= Egyptian constitutional review committee of 2011 =

A committee was formed in February 2011 by the Egyptian military following the suspension of the constitution during the 2011 Egyptian revolution. The committee's purpose is to review the constitution of Egypt, to be ratified by a referendum.

==Aims and composition==
The eight-member committee tasked with amending the constitution was composed of legal experts of various ideologies, including secular liberal scholars, three serving judges of the Supreme Constitutional Court, and a Christian.

===Members===
- Tarek El-Bishry was appointed as the head of the committee.
- Subhi Saleh, lawyer, former member of parliament, and member of the Muslim Brotherhood.
- Maher Sami Yussef, counselor to the President of the Supreme Constitutional Court.
- Hassan El Badrawi, vice president of the Constitutional Court.
- Hatem Bagatou, president of the consultative commission of the Supreme Constitutional Court.
- Mohamed Hassaneim Abdel Al, former dean of the law school at Cairo University.
- Mahmoud Atef El Bana, constitutional law professor at Cairo University.
- Mohamed Bahey Abou Younis, of the College of Law at Alexandria University.

==Amendment proposals==
A constitutional amendment proposal announced on 26 February 2011 proposed to amend Articles 76, 77, 88, 93, 139, 148 and 189 and to remove Article 179. Changes to Article 76 would make it easier to become a presidential candidate.
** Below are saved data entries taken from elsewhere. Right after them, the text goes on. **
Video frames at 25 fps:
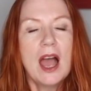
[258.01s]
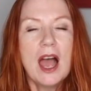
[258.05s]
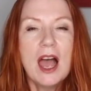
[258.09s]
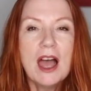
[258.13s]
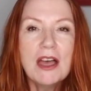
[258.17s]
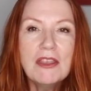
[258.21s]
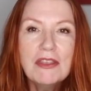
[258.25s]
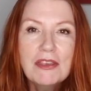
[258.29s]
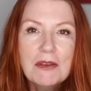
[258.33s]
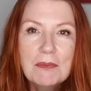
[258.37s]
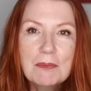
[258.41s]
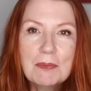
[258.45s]

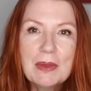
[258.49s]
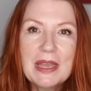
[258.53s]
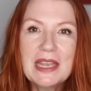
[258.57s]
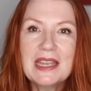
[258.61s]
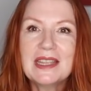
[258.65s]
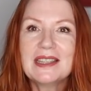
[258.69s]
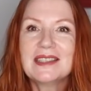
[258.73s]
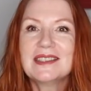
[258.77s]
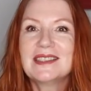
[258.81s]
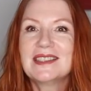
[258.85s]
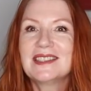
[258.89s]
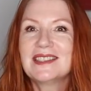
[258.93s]
other
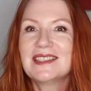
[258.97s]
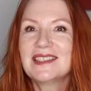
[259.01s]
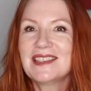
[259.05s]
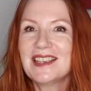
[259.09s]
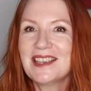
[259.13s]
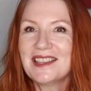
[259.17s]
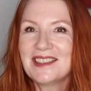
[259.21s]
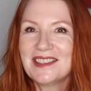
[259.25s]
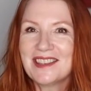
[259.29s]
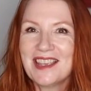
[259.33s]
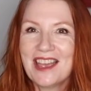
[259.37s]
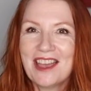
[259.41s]
bits
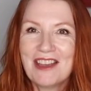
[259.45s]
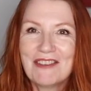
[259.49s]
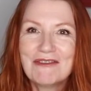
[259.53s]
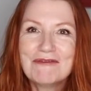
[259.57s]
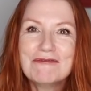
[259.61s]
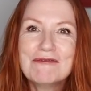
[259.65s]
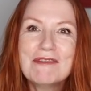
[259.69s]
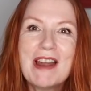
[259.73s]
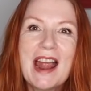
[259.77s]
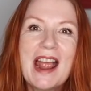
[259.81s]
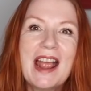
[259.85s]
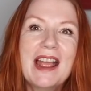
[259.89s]

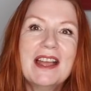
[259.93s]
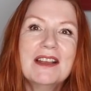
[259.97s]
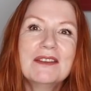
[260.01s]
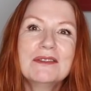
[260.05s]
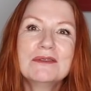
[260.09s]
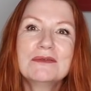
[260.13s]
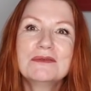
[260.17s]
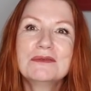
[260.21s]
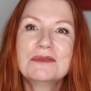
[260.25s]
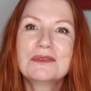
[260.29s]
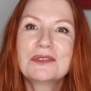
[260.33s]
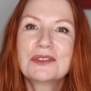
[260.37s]

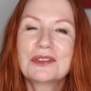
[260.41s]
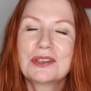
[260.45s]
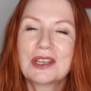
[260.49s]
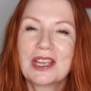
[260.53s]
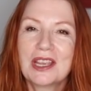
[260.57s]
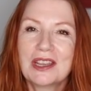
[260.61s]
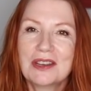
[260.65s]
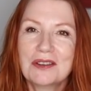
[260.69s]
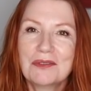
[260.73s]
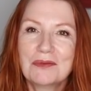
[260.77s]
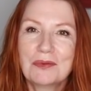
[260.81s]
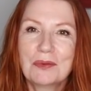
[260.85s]
around the
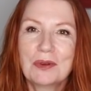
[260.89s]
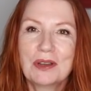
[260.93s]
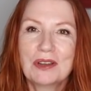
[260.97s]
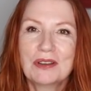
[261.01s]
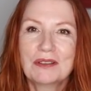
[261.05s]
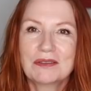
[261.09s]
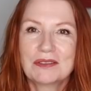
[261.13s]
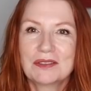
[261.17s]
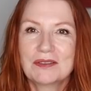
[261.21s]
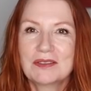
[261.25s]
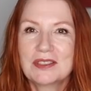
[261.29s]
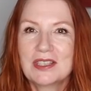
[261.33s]
kind of
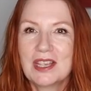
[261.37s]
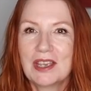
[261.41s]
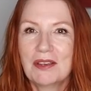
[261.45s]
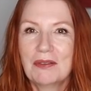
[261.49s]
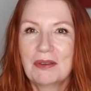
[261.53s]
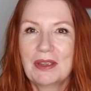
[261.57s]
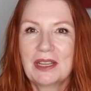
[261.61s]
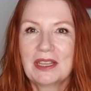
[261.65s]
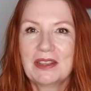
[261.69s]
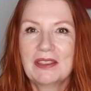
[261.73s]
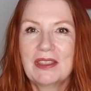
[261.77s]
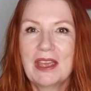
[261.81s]
world of
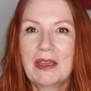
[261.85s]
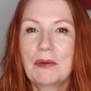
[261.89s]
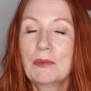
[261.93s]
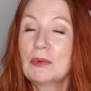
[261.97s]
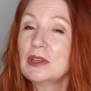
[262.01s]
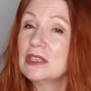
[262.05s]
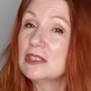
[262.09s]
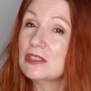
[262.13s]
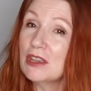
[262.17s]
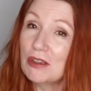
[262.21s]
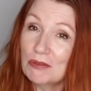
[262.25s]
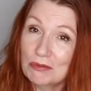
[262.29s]
sewing that
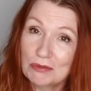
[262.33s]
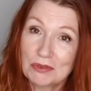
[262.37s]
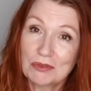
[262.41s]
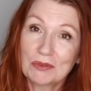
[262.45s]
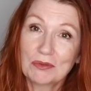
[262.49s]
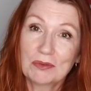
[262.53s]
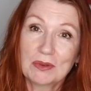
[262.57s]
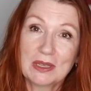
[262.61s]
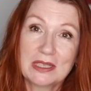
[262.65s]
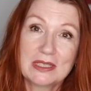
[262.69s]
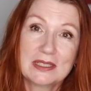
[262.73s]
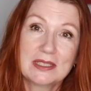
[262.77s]
we don't
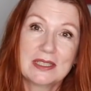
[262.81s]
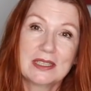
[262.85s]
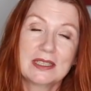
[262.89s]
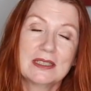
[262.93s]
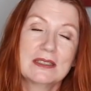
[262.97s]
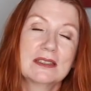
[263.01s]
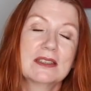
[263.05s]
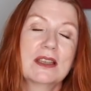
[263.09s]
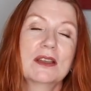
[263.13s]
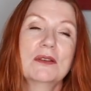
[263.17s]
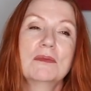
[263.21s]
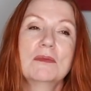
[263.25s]
always see
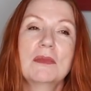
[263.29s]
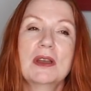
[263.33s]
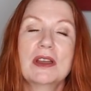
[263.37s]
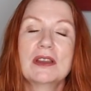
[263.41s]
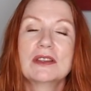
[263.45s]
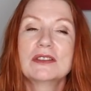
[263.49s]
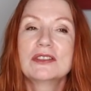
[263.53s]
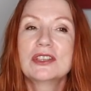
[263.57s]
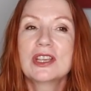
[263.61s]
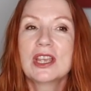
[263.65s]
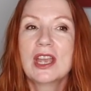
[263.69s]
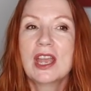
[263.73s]
so
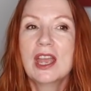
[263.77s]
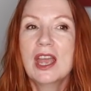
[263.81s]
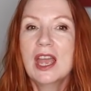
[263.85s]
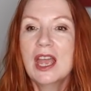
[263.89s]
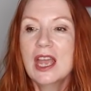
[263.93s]
much.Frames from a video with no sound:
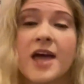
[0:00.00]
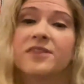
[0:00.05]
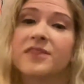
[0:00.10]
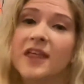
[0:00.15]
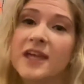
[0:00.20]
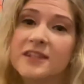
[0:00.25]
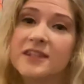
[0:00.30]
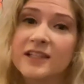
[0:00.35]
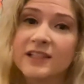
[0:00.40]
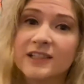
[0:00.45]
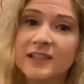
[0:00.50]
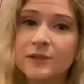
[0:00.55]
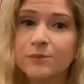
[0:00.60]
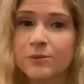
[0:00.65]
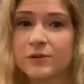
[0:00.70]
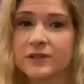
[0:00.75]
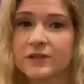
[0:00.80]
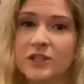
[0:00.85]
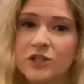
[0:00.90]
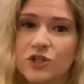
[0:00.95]
They
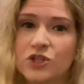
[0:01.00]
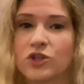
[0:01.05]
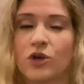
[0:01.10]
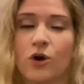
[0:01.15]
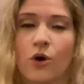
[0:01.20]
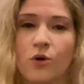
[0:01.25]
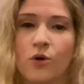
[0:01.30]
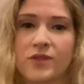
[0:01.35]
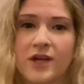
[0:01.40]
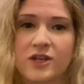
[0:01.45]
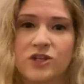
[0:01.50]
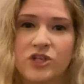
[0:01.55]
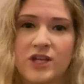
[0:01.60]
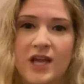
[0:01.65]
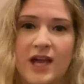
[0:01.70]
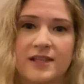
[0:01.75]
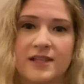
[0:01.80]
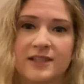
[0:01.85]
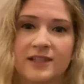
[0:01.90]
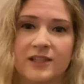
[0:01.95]
deliberately show that
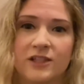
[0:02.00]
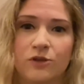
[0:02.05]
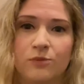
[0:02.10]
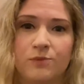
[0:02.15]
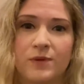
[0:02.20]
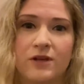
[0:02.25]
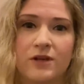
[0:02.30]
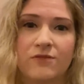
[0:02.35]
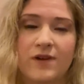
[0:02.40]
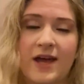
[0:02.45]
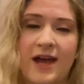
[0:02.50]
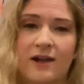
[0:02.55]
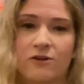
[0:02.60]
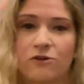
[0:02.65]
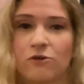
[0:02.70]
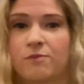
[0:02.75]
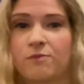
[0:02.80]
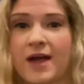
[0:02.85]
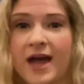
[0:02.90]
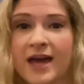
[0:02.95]
she has a little bit of
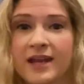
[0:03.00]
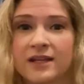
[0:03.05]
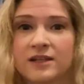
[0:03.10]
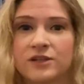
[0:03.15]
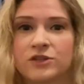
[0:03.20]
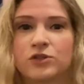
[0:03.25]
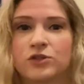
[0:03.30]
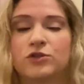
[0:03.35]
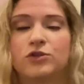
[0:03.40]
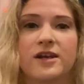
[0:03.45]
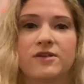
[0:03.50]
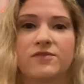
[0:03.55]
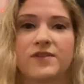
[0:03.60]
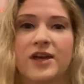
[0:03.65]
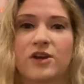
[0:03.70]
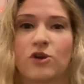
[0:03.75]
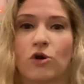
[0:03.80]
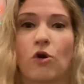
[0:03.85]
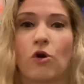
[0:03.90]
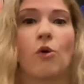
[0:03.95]
acrobatics to kind of
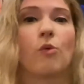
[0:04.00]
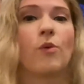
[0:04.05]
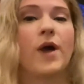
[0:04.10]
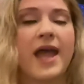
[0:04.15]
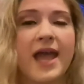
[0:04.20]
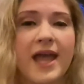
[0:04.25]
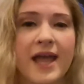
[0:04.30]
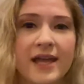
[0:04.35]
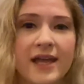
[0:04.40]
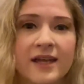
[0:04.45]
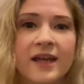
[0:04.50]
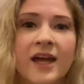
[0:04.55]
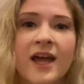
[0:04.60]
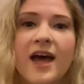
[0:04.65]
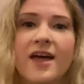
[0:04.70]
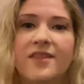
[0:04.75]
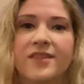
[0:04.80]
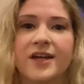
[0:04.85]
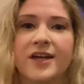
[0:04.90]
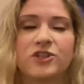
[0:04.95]
get her away,
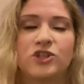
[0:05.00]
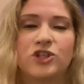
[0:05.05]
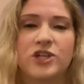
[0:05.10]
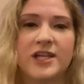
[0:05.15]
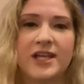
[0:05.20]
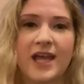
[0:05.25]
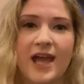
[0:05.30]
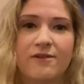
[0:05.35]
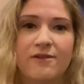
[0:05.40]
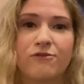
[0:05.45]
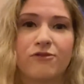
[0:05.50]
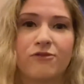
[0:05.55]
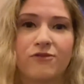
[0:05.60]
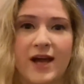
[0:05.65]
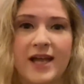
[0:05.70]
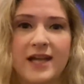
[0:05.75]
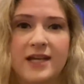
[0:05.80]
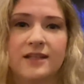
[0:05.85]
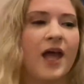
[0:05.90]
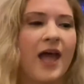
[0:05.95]
that she can
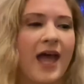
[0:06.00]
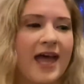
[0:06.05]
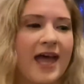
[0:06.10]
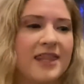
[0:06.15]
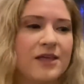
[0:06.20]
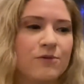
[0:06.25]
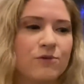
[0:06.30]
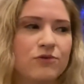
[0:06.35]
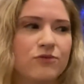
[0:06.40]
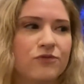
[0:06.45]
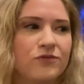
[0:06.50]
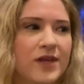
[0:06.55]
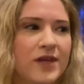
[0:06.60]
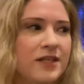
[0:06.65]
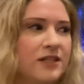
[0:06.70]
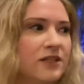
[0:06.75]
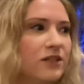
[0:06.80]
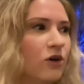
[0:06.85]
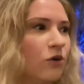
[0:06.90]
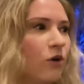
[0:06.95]
fight. And then with
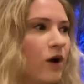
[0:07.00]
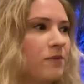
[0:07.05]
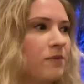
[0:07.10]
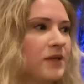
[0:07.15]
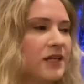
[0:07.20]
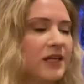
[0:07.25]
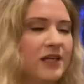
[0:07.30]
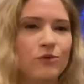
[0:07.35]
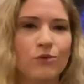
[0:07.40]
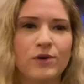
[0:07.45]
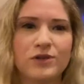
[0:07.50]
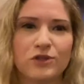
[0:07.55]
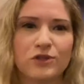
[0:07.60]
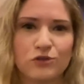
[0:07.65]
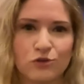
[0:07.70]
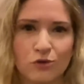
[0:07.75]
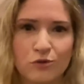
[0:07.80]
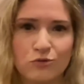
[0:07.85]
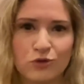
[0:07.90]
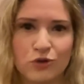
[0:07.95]
Finn, you know, I mean, he was
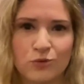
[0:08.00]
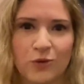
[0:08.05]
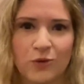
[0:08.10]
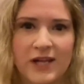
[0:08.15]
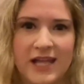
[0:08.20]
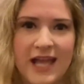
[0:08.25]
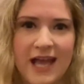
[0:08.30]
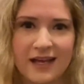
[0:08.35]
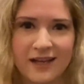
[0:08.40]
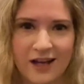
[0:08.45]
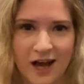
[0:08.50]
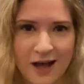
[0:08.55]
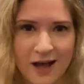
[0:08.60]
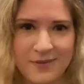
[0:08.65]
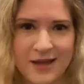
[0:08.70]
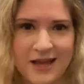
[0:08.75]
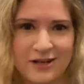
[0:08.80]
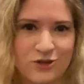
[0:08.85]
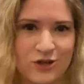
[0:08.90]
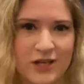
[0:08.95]
a stormtrooper. He had
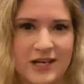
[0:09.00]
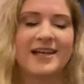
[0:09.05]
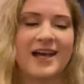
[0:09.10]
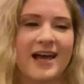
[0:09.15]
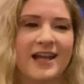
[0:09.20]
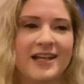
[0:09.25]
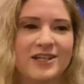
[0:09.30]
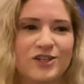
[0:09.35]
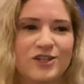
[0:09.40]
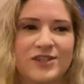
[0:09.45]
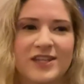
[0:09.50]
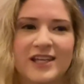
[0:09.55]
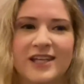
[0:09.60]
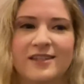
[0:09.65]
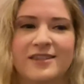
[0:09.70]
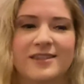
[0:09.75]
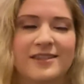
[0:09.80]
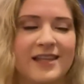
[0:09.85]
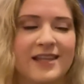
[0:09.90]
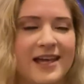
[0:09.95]
combat training. I just think
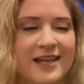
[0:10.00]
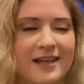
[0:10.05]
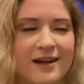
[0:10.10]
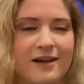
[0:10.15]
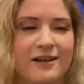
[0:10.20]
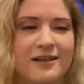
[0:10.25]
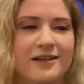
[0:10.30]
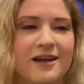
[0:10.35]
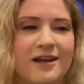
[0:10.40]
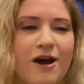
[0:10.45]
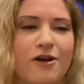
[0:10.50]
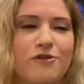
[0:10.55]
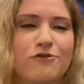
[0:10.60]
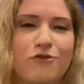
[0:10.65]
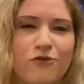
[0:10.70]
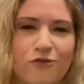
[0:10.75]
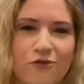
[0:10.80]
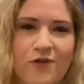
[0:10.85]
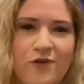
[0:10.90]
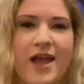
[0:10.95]
it's like an
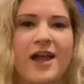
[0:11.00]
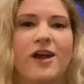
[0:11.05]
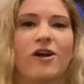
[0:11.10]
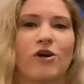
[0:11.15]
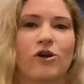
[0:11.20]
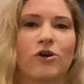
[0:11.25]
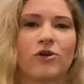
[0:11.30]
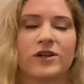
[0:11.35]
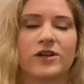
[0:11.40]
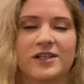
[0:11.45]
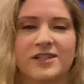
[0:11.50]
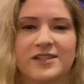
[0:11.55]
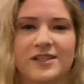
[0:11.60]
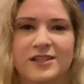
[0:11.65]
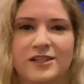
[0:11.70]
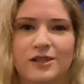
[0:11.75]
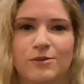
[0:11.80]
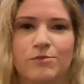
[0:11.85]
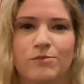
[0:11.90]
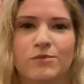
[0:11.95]
unfair
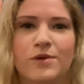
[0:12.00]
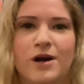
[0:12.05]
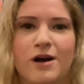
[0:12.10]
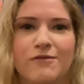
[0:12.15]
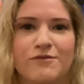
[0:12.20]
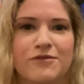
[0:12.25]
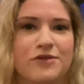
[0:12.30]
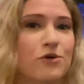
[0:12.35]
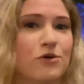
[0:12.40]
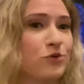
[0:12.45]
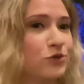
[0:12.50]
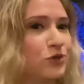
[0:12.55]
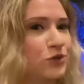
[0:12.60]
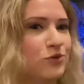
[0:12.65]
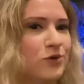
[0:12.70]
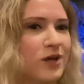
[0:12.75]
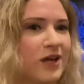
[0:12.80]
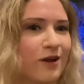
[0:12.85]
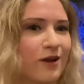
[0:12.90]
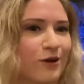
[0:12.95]
criticism of those
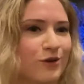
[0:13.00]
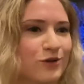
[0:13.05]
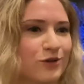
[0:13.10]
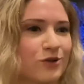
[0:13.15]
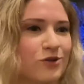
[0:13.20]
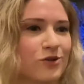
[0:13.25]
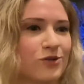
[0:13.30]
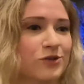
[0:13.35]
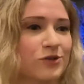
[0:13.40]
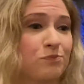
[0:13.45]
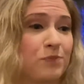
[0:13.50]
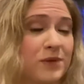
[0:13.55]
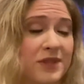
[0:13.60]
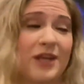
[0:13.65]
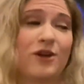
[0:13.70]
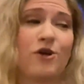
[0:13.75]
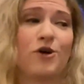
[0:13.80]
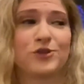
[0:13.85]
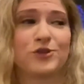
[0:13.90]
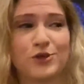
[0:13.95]
two characters, but
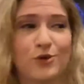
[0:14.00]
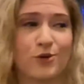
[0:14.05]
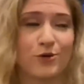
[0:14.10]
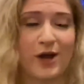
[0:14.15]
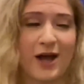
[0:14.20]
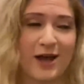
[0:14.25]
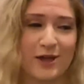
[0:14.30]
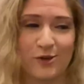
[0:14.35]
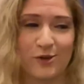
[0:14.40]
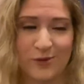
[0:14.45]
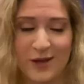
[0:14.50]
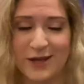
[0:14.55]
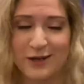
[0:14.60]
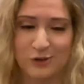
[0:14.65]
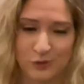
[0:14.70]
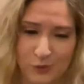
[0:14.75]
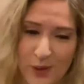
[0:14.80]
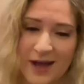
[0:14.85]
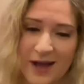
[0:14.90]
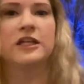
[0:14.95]
then also Kylo Ren
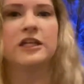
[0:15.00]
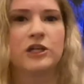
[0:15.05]
as well.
Either 30,000 signatures from at least 15 governorates (provinces), 30 members of a chamber of the legislature, or nomination by a party holding at least a seat in the legislature. The proposed changes to Article 77 would limit the President to two terms of four years in office. Changes to Articles 88 and 93 would restore judicial supervision of elections and allow the Constitutional Court of Egypt to control the validity of membership of parliament. The proposed amendment to Article 139 would oblige the president to appoint a vice-president. It was also proposed that a commission drafts a new constitution following the parliamentary election.

The issue of limiting presidential powers was postponed until after the elections as part of the new constitution drafting process.